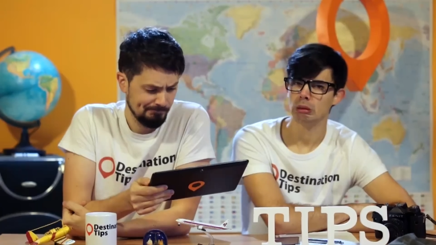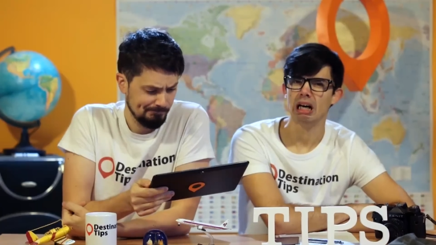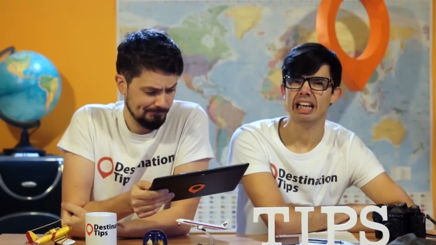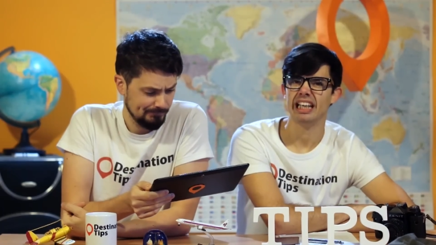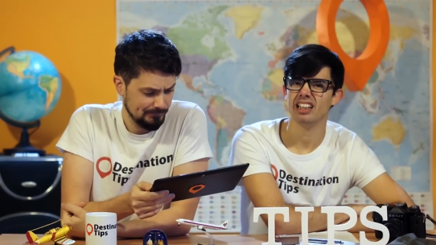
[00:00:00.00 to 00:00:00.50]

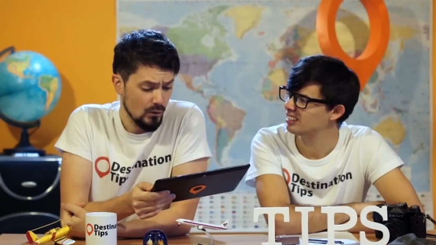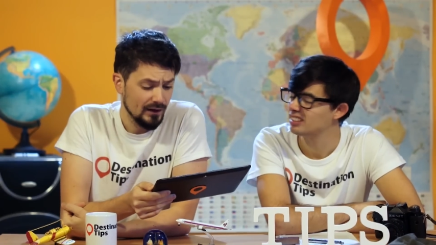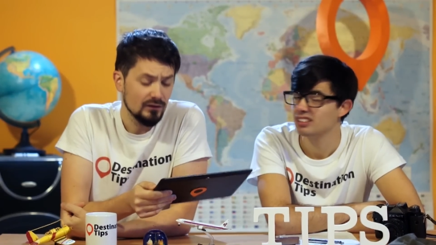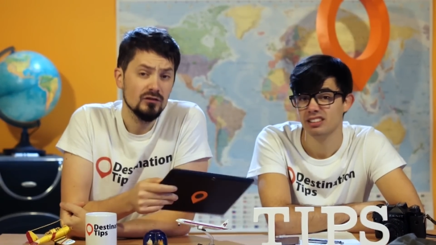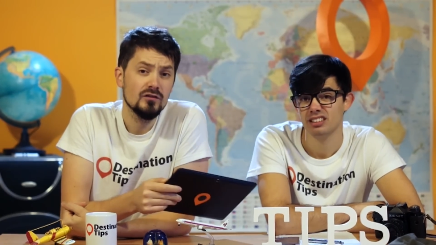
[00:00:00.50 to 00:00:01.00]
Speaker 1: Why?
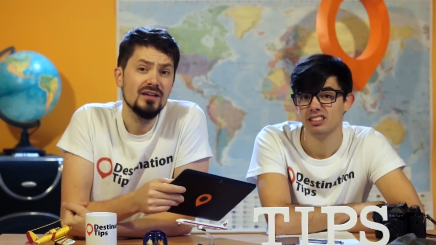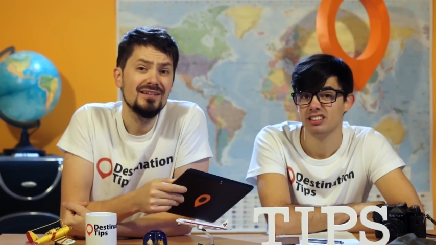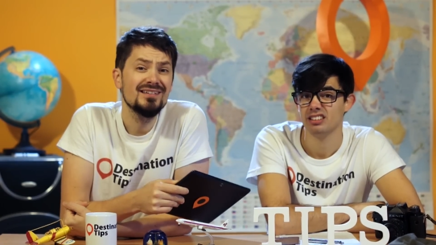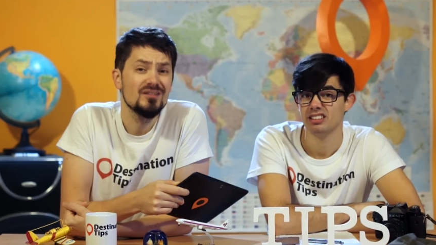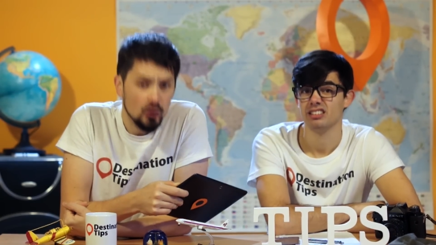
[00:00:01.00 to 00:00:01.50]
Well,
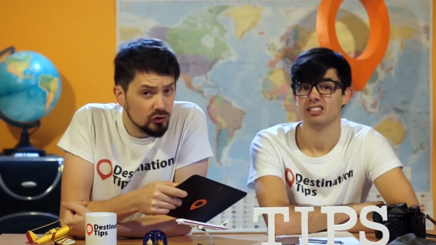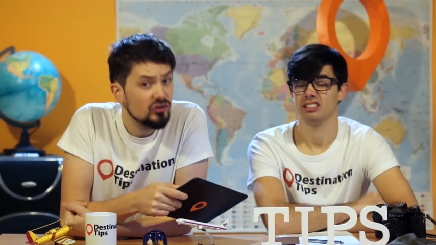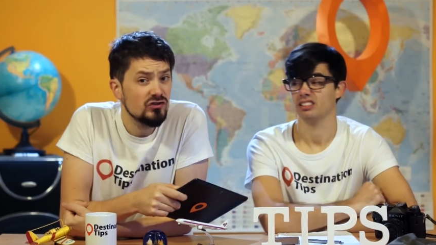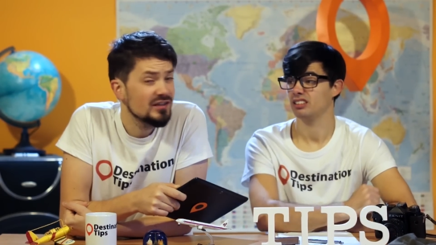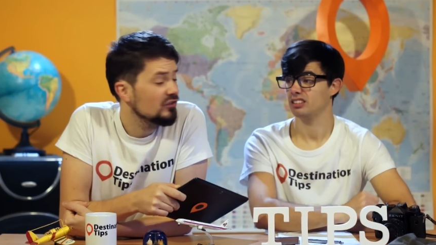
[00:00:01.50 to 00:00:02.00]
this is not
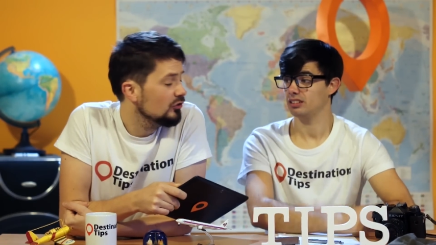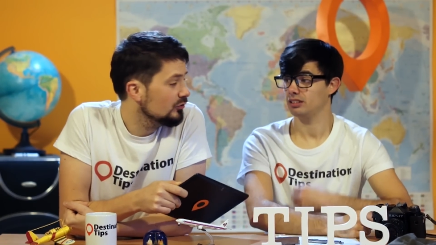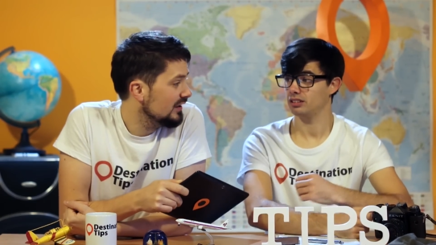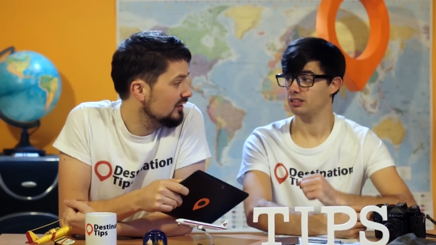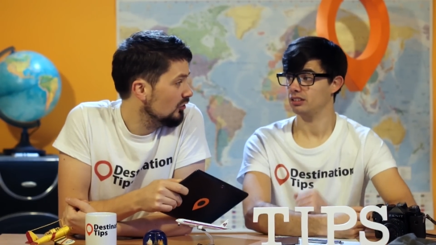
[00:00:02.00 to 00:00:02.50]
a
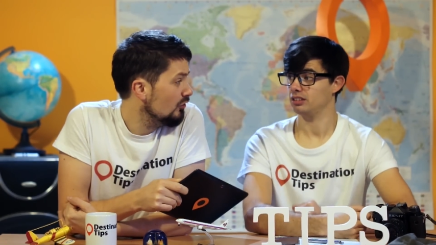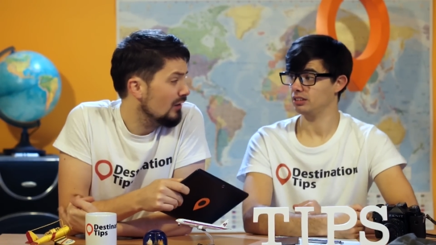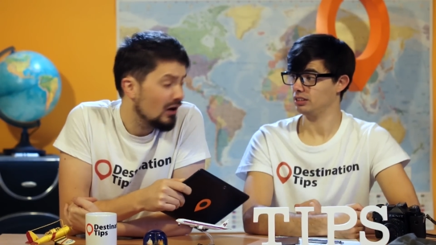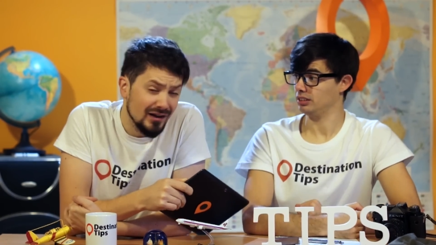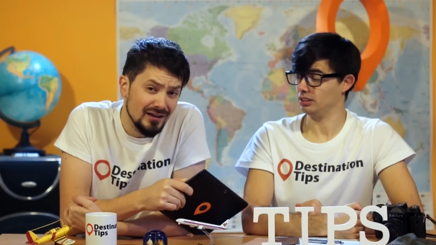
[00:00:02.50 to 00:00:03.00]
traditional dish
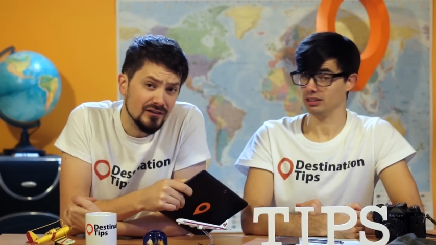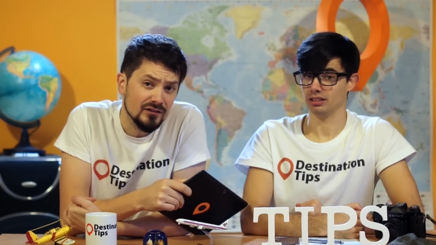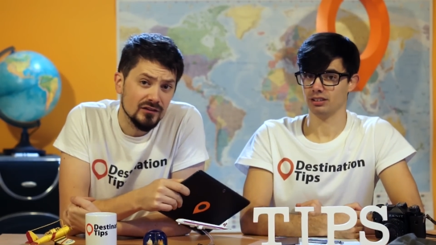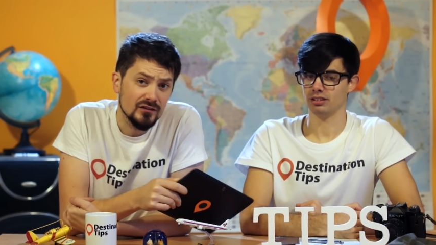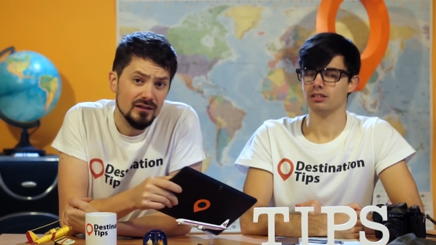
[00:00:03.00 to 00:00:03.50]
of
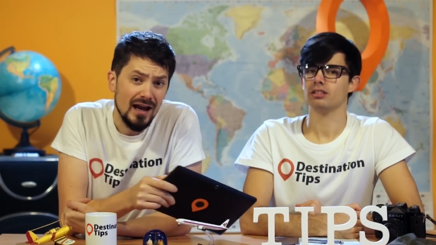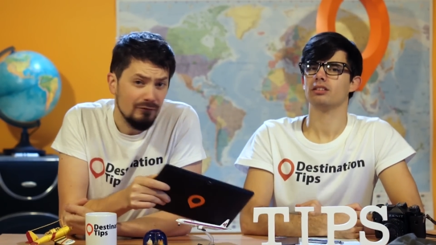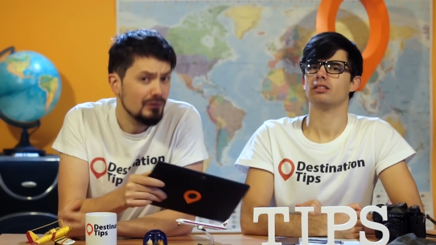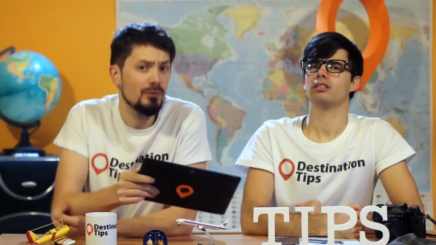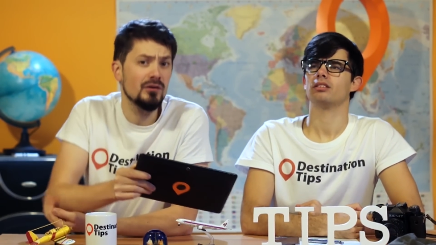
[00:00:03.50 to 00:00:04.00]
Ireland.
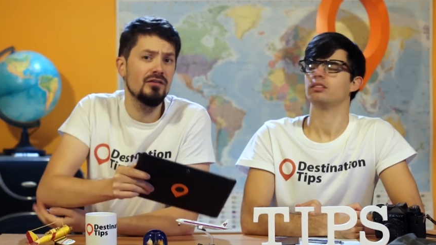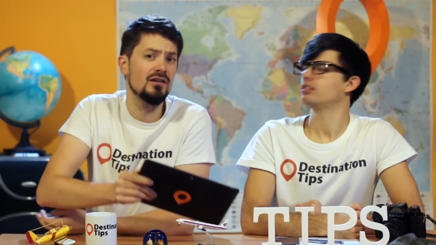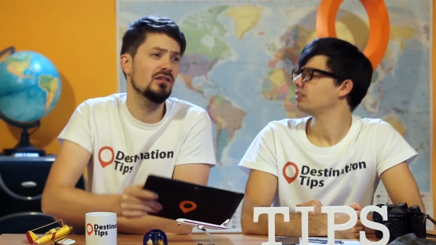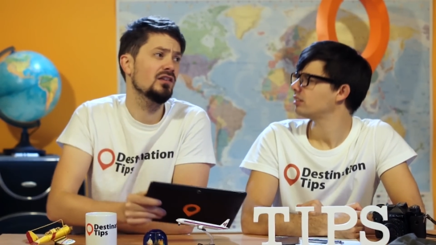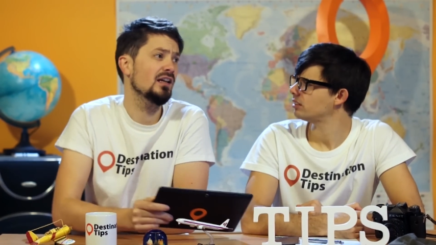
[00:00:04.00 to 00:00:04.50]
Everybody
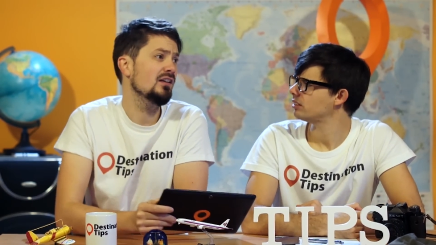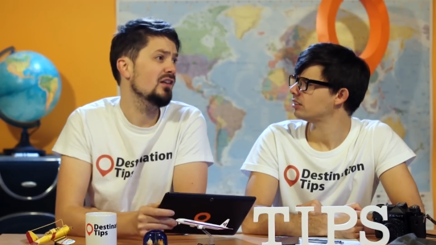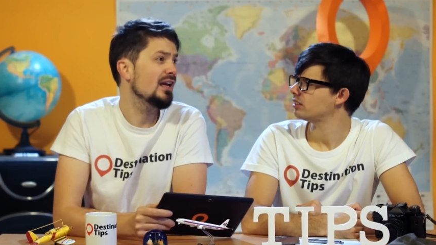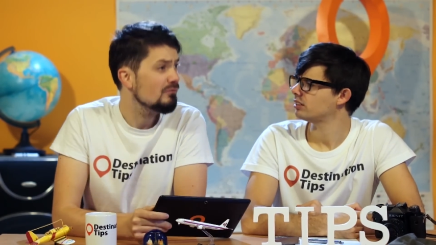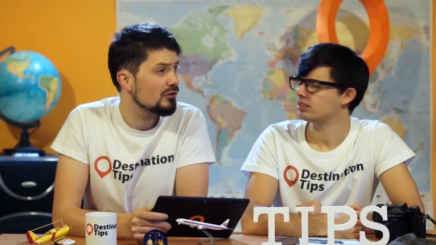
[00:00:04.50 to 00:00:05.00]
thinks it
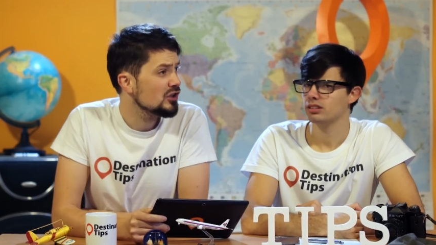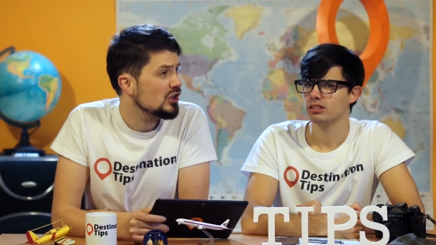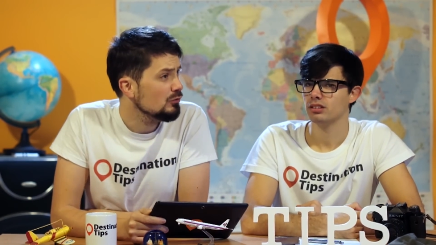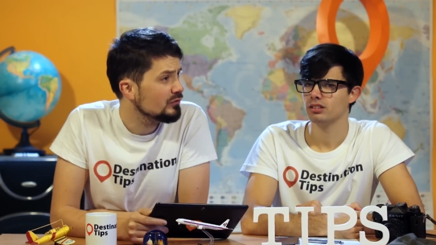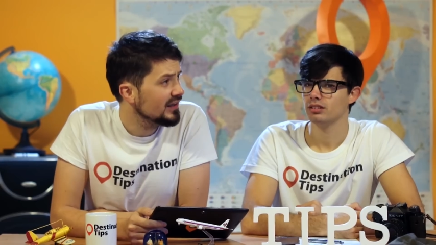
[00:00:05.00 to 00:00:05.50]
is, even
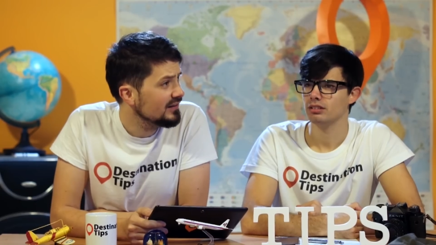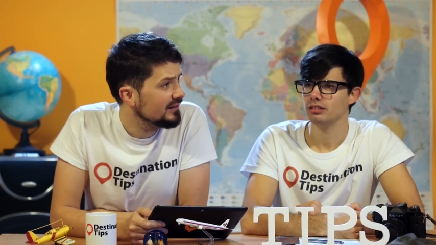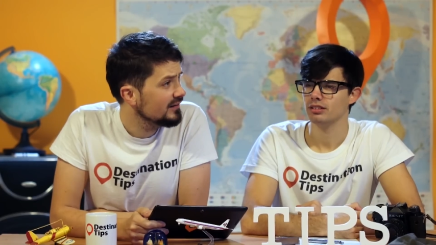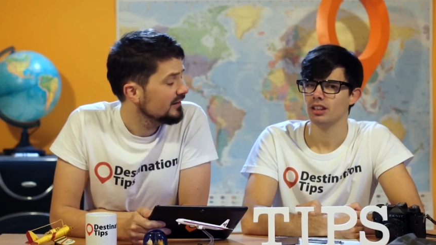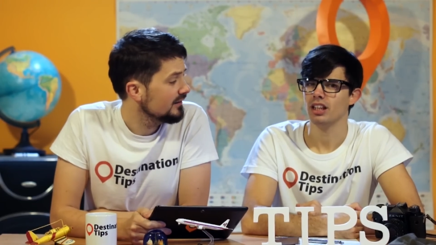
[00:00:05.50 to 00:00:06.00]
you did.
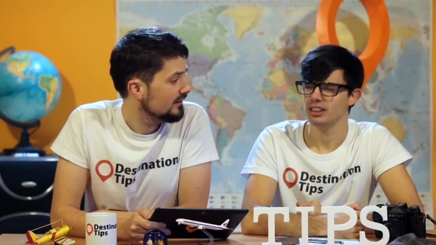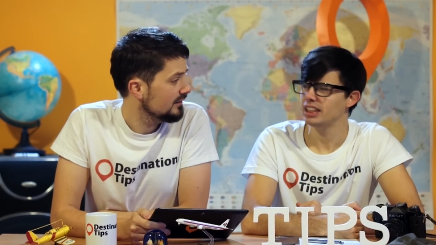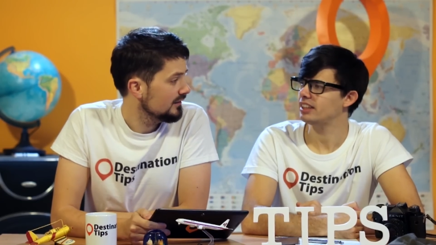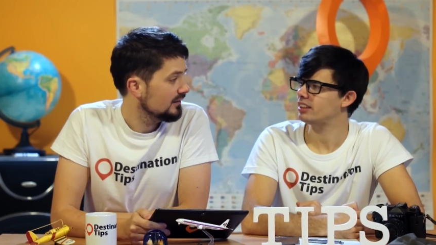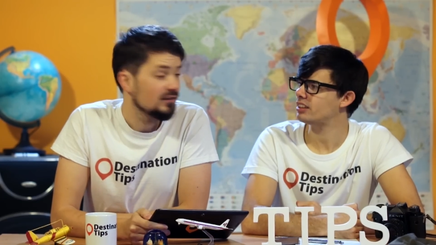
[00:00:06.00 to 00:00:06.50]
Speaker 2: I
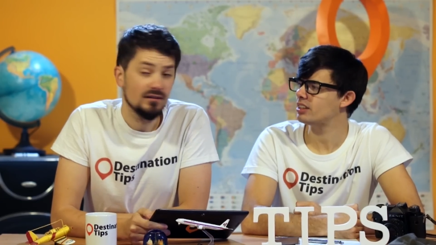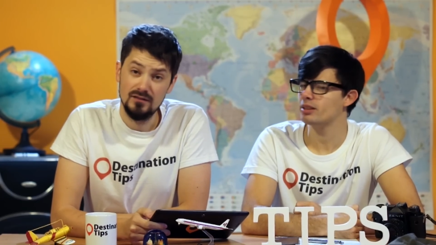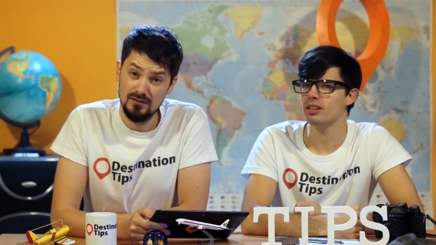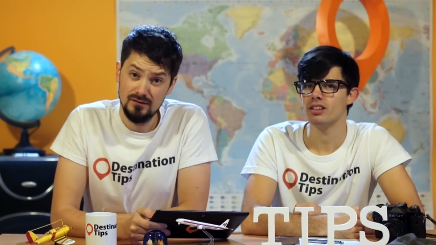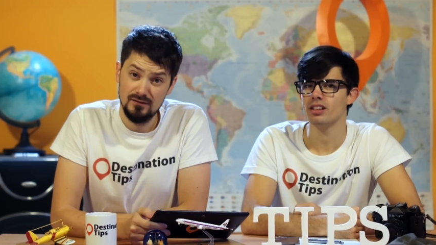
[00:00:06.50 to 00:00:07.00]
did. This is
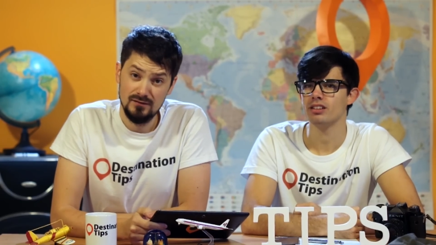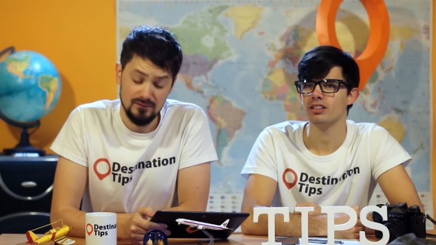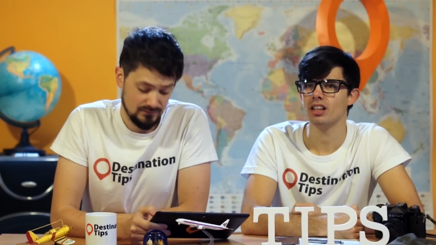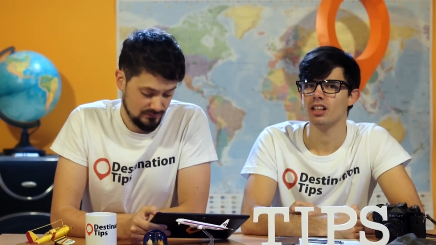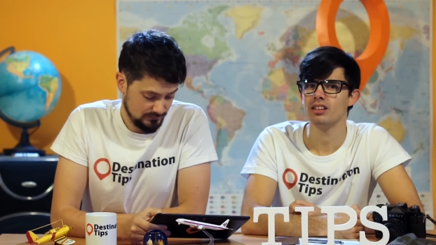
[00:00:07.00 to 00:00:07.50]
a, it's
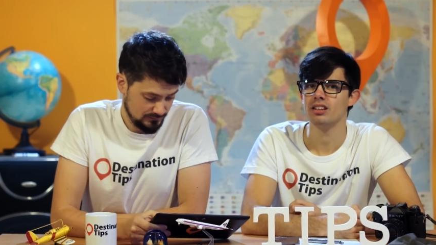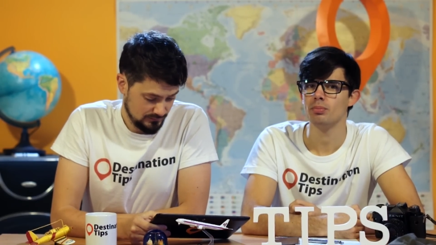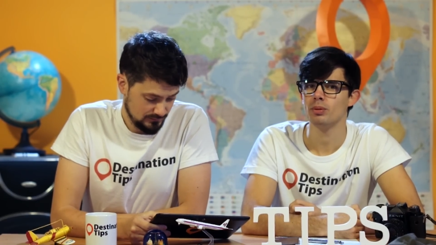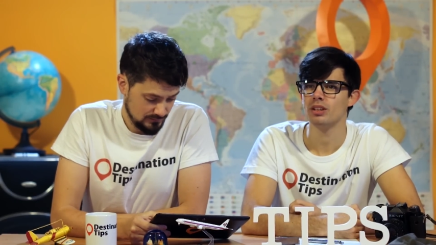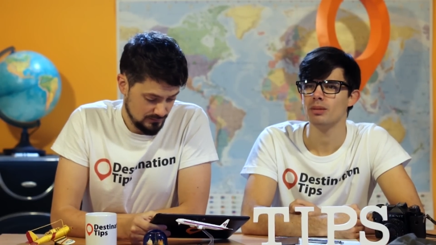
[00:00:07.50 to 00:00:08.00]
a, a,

════════

> Prompt
Return all of the material above unchanged, minus its pictures.

> Answer
[00:00:00.00 to 00:00:00.50]

[00:00:00.50 to 00:00:01.00]
Speaker 1: Why?
[00:00:01.00 to 00:00:01.50]
Well,
[00:00:01.50 to 00:00:02.00]
this is not
[00:00:02.00 to 00:00:02.50]
a
[00:00:02.50 to 00:00:03.00]
traditional dish
[00:00:03.00 to 00:00:03.50]
of
[00:00:03.50 to 00:00:04.00]
Ireland.
[00:00:04.00 to 00:00:04.50]
Everybody
[00:00:04.50 to 00:00:05.00]
thinks it
[00:00:05.00 to 00:00:05.50]
is, even
[00:00:05.50 to 00:00:06.00]
you did.
[00:00:06.00 to 00:00:06.50]
Speaker 2: I
[00:00:06.50 to 00:00:07.00]
did. This is
[00:00:07.00 to 00:00:07.50]
a, it's
[00:00:07.50 to 00:00:08.00]
a, a,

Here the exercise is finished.